WHAT IS REQUIRED: For this task, output exactly the lines of the material below starting at the line with "[0:13.00-0:14.00]" and ending at the line with "What the speaker says: protested"; pictures are to be excluded.

DATASET ENTRIES:
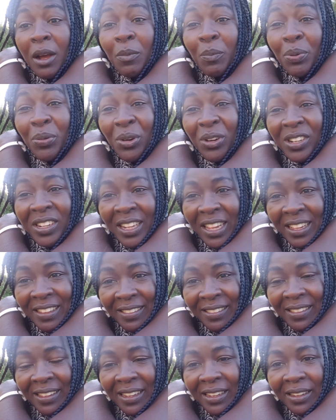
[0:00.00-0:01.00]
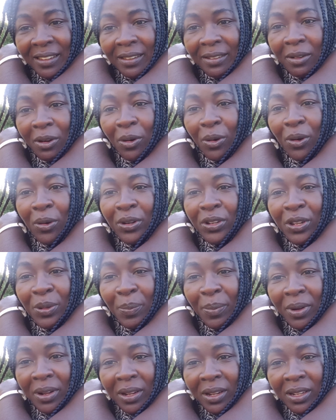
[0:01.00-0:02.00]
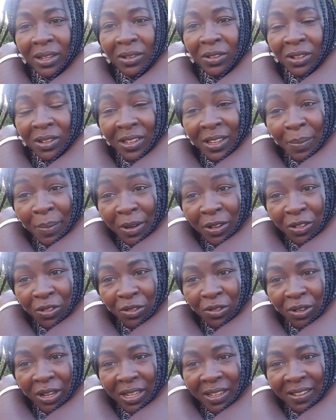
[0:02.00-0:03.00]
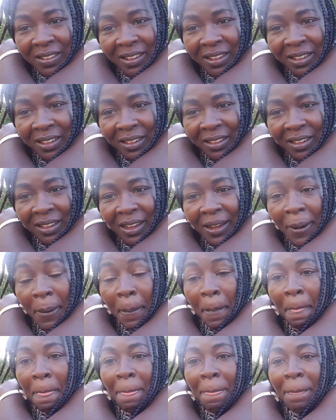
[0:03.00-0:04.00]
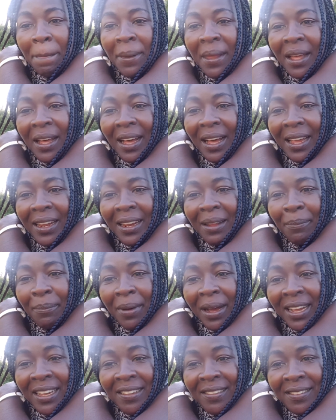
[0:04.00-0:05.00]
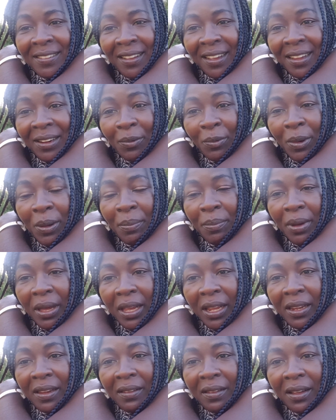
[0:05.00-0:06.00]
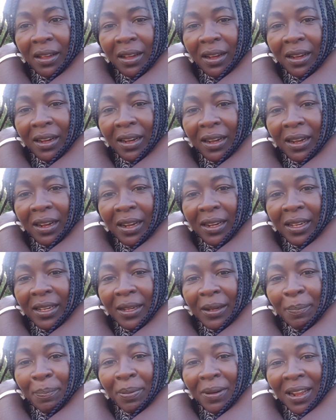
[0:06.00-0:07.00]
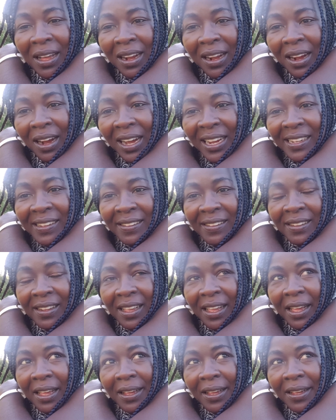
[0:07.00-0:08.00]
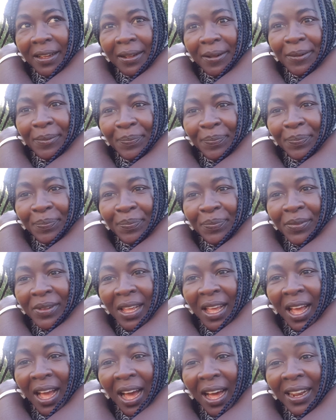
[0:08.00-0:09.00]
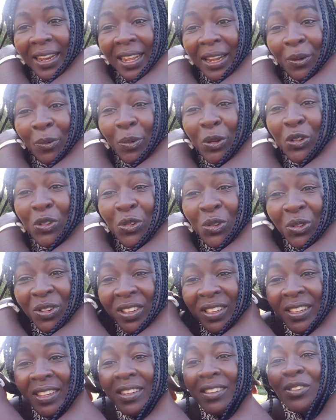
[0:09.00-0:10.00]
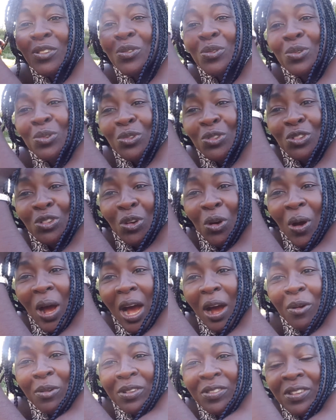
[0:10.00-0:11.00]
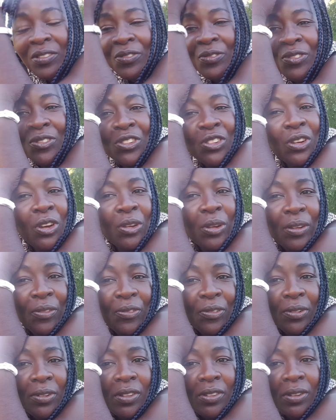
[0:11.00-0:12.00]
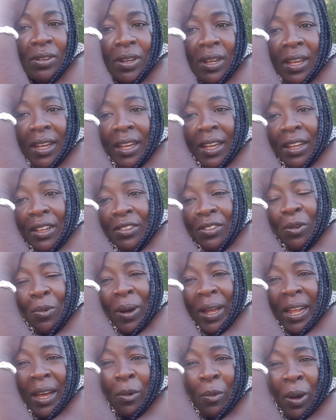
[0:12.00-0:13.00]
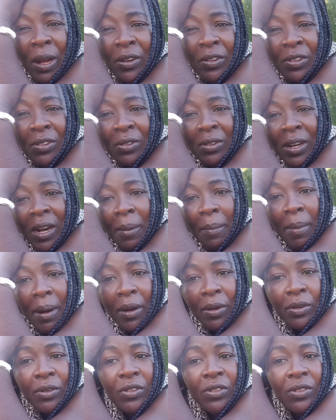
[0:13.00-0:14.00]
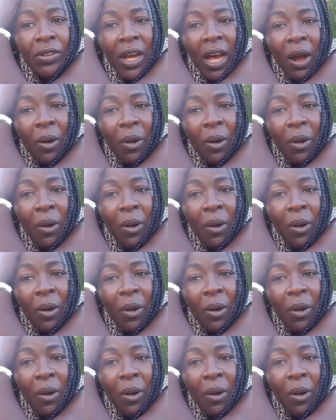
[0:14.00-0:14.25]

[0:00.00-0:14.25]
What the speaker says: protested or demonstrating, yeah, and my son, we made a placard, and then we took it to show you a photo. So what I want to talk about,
* * *
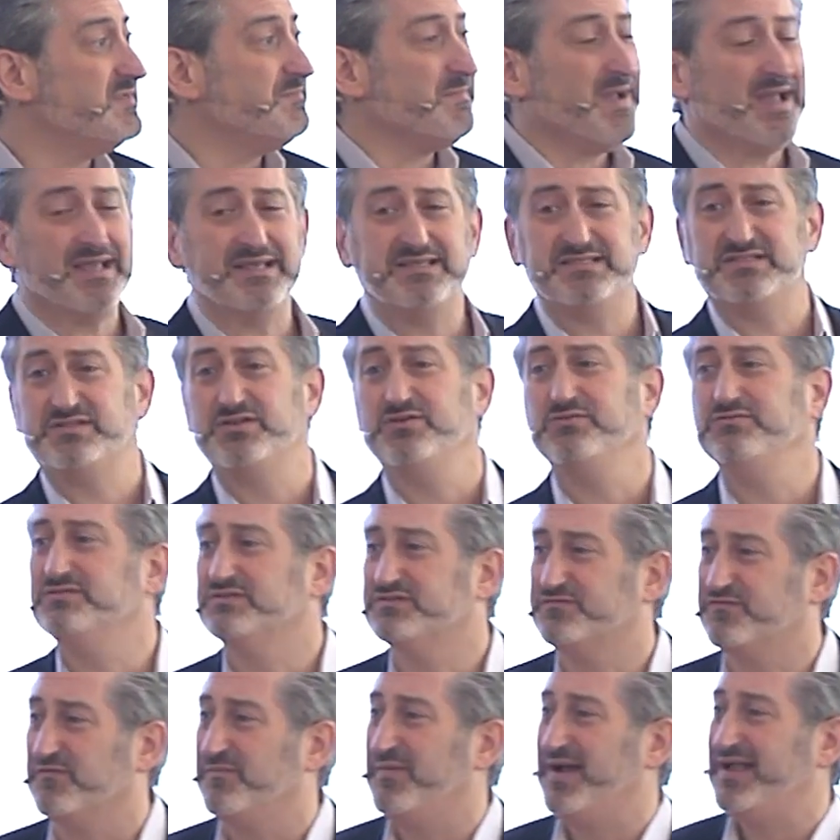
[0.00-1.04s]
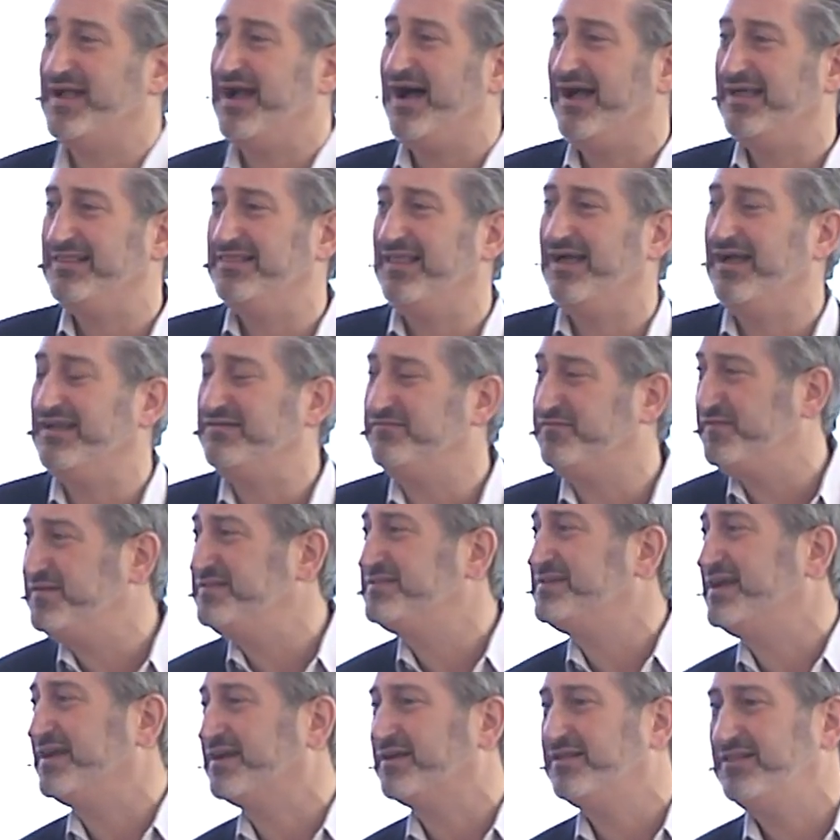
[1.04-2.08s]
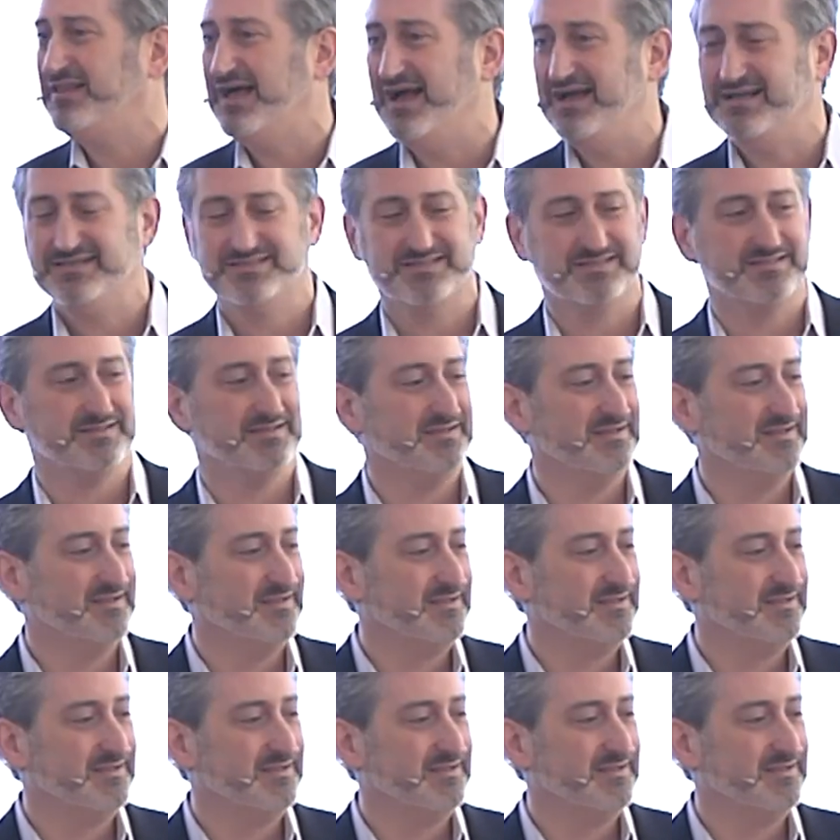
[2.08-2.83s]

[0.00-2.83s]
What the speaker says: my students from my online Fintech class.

RESULT OF THE EXERCISE:
[0:13.00-0:14.00]
[0:14.00-0:14.25]

[0:00.00-0:14.25]
What the speaker says: protested or demonstrating, yeah, and my son, we made a placard, and then we took it to show you a photo. So what I want to talk about,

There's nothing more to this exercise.